*Task directions*. An exact copy is needed of the lines in the entries below from the line with "Video frames at" up to and including the line with "Transcript: on the", and of nothing else. Leave the pictures out.

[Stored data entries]
###
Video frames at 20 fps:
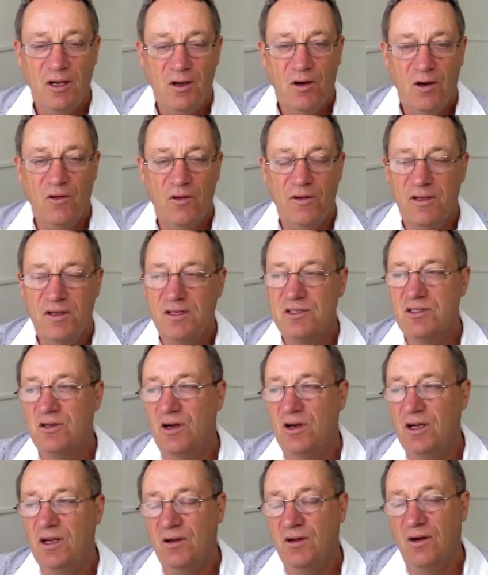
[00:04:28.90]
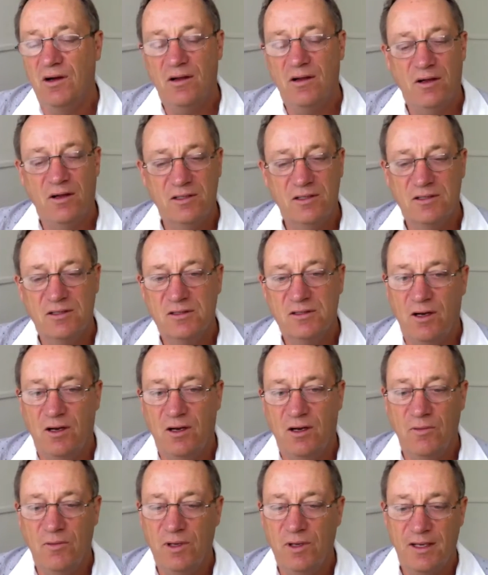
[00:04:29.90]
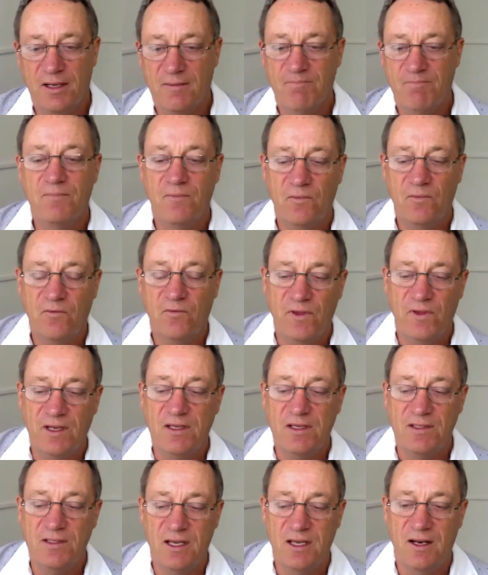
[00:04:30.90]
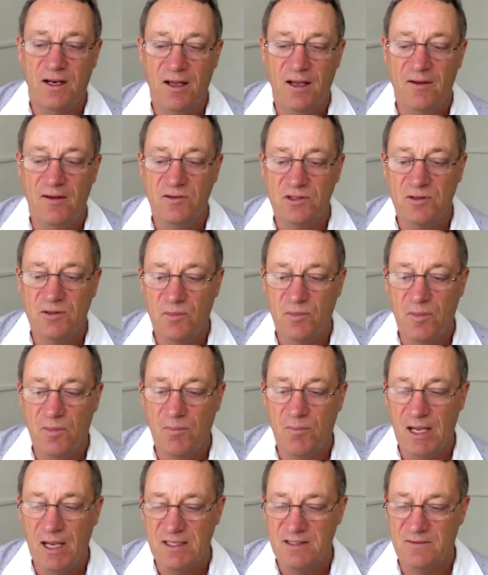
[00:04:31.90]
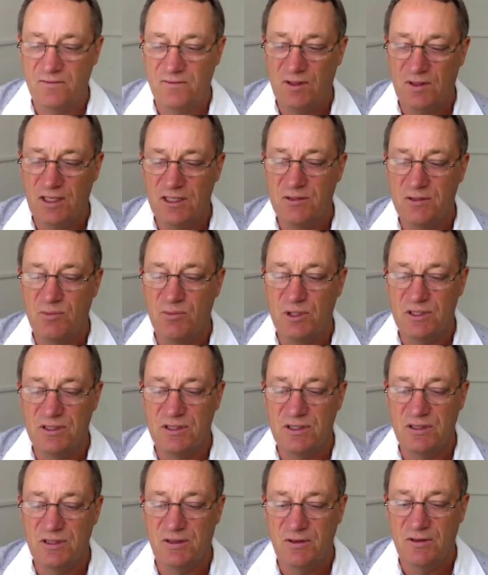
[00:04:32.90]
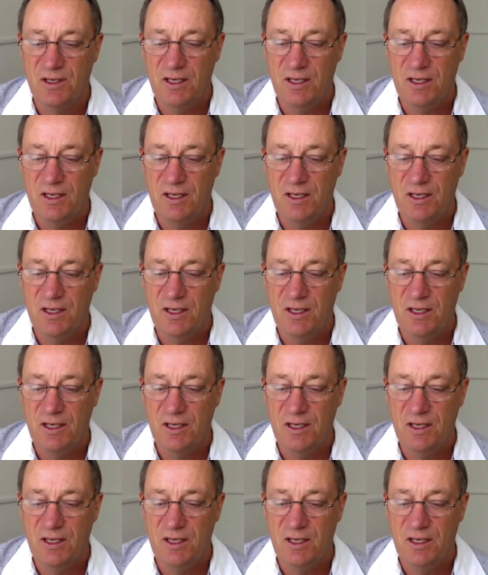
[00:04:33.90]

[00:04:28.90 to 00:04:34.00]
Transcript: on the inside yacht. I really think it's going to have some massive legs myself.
###
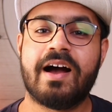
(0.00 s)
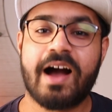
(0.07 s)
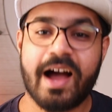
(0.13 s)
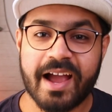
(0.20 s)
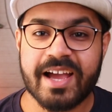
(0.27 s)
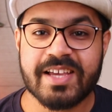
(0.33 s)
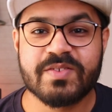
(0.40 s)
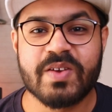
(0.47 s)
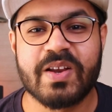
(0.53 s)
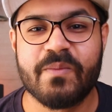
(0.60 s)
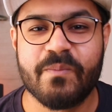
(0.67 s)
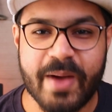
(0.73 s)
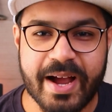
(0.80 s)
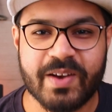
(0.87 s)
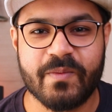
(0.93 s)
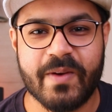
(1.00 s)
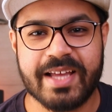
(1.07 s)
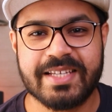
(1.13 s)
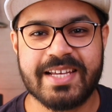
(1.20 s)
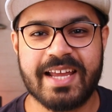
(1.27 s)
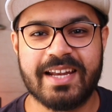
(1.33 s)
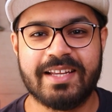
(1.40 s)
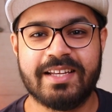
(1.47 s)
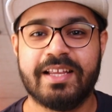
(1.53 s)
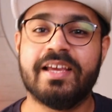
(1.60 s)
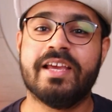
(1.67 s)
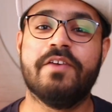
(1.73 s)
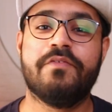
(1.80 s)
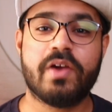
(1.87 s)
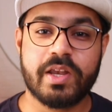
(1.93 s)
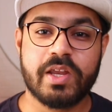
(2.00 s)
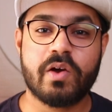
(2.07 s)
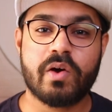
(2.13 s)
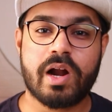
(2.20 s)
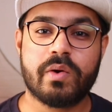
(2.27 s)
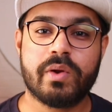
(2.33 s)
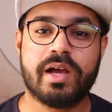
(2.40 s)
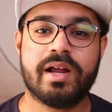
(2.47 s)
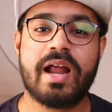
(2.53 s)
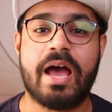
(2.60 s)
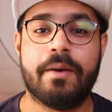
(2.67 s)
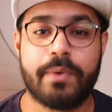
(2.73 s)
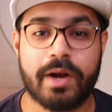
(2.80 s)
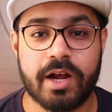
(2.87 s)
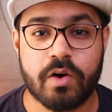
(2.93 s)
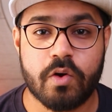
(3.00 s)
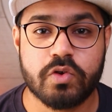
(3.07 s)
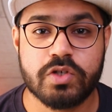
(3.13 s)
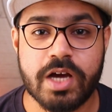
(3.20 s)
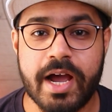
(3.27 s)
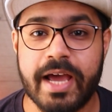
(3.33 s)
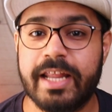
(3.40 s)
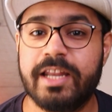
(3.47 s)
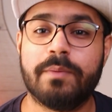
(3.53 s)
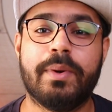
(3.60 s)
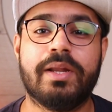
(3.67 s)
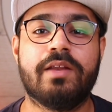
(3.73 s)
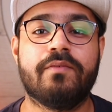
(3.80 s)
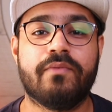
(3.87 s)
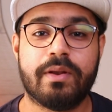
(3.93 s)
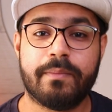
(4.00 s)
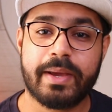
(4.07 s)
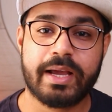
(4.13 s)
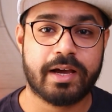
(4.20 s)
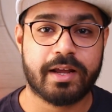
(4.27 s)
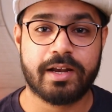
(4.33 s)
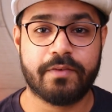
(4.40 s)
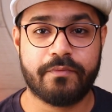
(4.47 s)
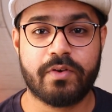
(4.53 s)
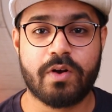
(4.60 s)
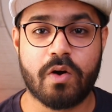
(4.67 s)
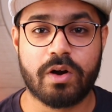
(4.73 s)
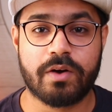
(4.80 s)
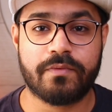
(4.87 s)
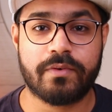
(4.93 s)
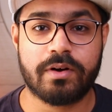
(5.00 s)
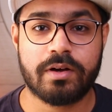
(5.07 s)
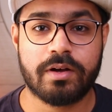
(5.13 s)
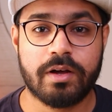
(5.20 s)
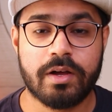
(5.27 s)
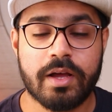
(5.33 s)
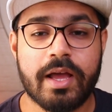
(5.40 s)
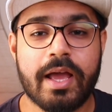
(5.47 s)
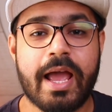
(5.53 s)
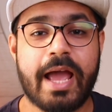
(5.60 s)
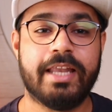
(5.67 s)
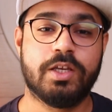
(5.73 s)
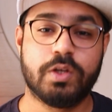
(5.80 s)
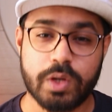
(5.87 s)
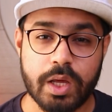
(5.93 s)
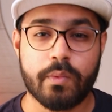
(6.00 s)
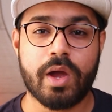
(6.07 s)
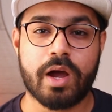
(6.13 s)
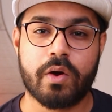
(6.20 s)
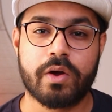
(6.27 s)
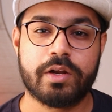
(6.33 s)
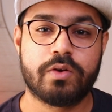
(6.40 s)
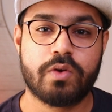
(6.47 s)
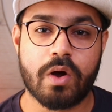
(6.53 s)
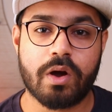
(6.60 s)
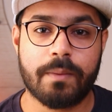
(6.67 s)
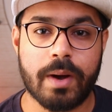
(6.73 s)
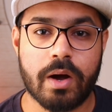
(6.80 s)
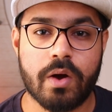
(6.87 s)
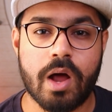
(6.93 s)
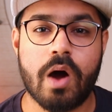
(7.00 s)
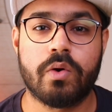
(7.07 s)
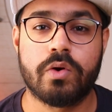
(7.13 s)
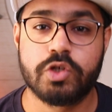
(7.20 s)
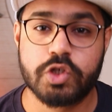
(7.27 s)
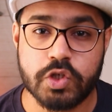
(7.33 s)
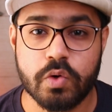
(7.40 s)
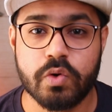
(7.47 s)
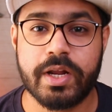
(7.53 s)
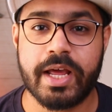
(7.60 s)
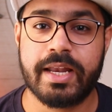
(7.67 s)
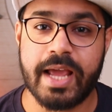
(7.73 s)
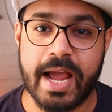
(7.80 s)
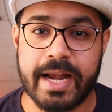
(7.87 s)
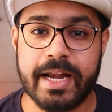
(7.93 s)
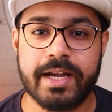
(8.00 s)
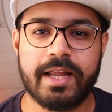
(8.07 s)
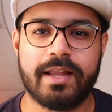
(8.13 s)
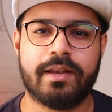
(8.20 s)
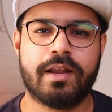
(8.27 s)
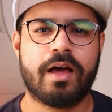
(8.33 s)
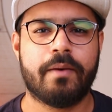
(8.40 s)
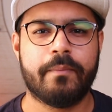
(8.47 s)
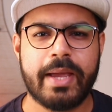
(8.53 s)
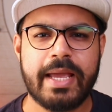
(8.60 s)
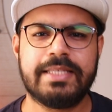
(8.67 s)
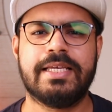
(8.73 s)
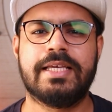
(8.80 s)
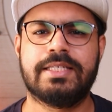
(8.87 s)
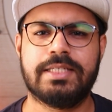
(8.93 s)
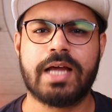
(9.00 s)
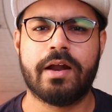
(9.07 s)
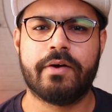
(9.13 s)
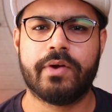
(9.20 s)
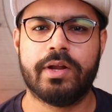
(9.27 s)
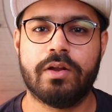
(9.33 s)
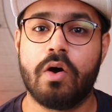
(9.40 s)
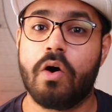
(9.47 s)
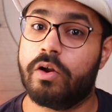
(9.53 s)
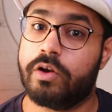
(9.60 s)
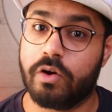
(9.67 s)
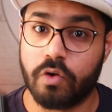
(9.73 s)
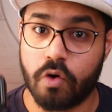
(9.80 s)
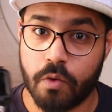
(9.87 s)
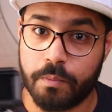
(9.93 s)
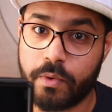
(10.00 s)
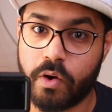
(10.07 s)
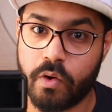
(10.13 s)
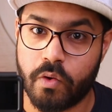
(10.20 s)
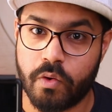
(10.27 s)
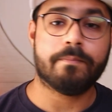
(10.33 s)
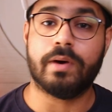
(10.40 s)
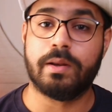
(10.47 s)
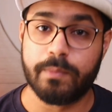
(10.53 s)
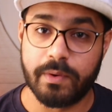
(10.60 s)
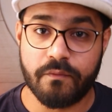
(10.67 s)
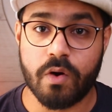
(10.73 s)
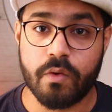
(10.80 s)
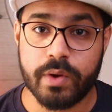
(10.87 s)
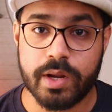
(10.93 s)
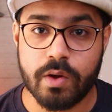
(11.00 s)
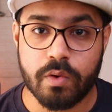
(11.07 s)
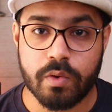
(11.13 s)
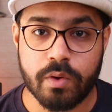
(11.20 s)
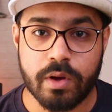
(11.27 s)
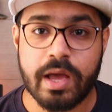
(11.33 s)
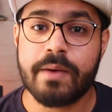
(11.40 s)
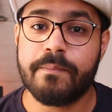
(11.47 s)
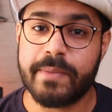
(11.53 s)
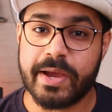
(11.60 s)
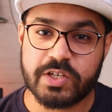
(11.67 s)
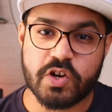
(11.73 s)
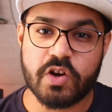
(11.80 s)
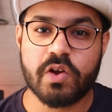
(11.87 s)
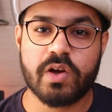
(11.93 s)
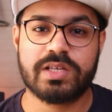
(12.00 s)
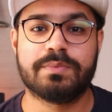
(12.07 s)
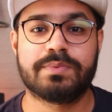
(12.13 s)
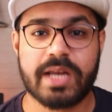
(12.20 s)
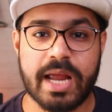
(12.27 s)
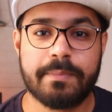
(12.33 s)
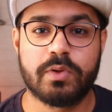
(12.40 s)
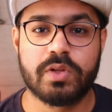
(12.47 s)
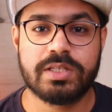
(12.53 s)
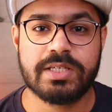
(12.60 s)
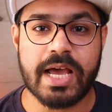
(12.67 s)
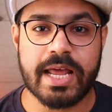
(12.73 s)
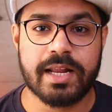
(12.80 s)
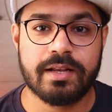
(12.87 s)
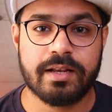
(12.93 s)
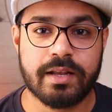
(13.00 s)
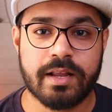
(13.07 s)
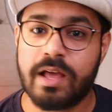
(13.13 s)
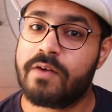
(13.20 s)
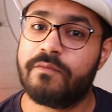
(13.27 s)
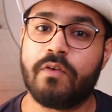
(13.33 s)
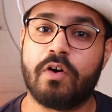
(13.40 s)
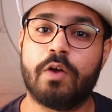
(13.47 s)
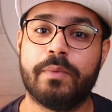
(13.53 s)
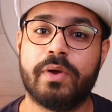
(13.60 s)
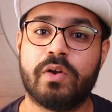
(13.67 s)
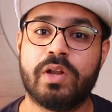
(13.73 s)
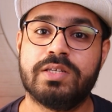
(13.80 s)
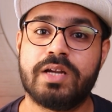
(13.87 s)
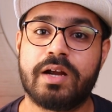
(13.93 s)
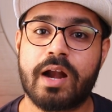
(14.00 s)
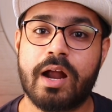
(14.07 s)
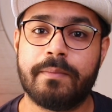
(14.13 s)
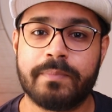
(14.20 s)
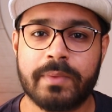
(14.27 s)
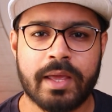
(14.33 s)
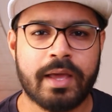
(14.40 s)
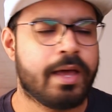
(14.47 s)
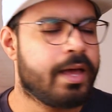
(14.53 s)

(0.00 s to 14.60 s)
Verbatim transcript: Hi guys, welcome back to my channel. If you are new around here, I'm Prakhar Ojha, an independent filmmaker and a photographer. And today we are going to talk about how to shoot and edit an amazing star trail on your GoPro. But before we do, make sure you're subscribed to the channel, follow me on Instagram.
###
*Task result*.
Video frames at 20 fps:
[00:04:28.90]
[00:04:29.90]
[00:04:30.90]
[00:04:31.90]
[00:04:32.90]
[00:04:33.90]

[00:04:28.90 to 00:04:34.00]
Transcript: on the inside yacht. I really think it's going to have some massive legs myself.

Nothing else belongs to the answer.